Aim: To develop a complex high-throughput screening (HTS) assay based on scintillation proximity assay (SPA) technology for identification of novel peroxisome proliferators-activated receptor gamma (PPARγ)modulators.

Methods: Full length PPARγ and retinoid X receptor alpha (RXRα), biotinylated PPAR response element (PPER), [³H]BRL49653 and streptavidin-coated Flash Plate or microbead were used to develop an HTS assay based on SPA technology. This ‘ABCDE’ method was validated against conventional hydroxyapatite (HA) assay and applied to large-scale screening of 16000 synthetic compounds and natural product extracts.

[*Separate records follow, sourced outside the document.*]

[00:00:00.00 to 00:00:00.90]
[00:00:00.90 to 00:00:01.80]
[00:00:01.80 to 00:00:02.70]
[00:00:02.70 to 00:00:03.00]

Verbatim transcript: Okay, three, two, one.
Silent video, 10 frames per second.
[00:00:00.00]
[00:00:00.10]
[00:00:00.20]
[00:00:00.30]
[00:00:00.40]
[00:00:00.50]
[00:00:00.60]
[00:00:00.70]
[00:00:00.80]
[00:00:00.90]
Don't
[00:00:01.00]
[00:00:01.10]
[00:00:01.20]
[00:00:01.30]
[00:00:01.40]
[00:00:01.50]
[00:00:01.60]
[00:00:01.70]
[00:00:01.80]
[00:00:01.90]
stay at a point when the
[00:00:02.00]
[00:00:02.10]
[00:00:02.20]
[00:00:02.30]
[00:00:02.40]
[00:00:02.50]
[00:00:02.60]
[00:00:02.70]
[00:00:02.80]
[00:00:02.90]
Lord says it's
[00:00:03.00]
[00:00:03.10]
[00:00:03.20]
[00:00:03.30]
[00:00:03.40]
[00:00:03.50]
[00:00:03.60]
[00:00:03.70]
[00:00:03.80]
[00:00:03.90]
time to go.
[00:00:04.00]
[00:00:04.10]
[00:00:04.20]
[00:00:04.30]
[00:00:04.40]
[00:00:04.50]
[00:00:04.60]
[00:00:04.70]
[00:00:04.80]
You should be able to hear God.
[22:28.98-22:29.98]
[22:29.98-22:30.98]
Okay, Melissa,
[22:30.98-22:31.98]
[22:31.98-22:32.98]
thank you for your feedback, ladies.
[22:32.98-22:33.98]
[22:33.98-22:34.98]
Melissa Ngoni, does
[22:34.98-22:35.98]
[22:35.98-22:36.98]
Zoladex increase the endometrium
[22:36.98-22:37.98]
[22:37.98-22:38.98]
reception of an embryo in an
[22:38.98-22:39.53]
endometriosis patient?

Results: (1) IC₅₀ values of positive control compounds (BRL4963 and troglitazone)obtained from the ‘ABCDE’ method and HA assay were comparable and consistent with those reported elsewhere; (2) Approximately 178 compounds, showing more then 70% competitive inhibition on BRL49653 binding to PPARγ, were identified initially by the ‘ABBCDE’ method (microbead); (3) Secondary screening using FlashPlate and cross-reactivity studies with RARα, β, γ and RXRαβ, γ confirmed that 12 compounds possessed specific PPARγ binding properties including 2 with IC₅₀ values less then 0.5 μmol/L and novel chemical structures.

Conclusions: The ‘ABCDE’ method using either Flash Plate or microbead, is a highly efficient, automatable, and robust tool to screen potential PPARγ modulators in HTS setting. Its application May be expanded to other nuclear receptors that form heterodimers upon activation.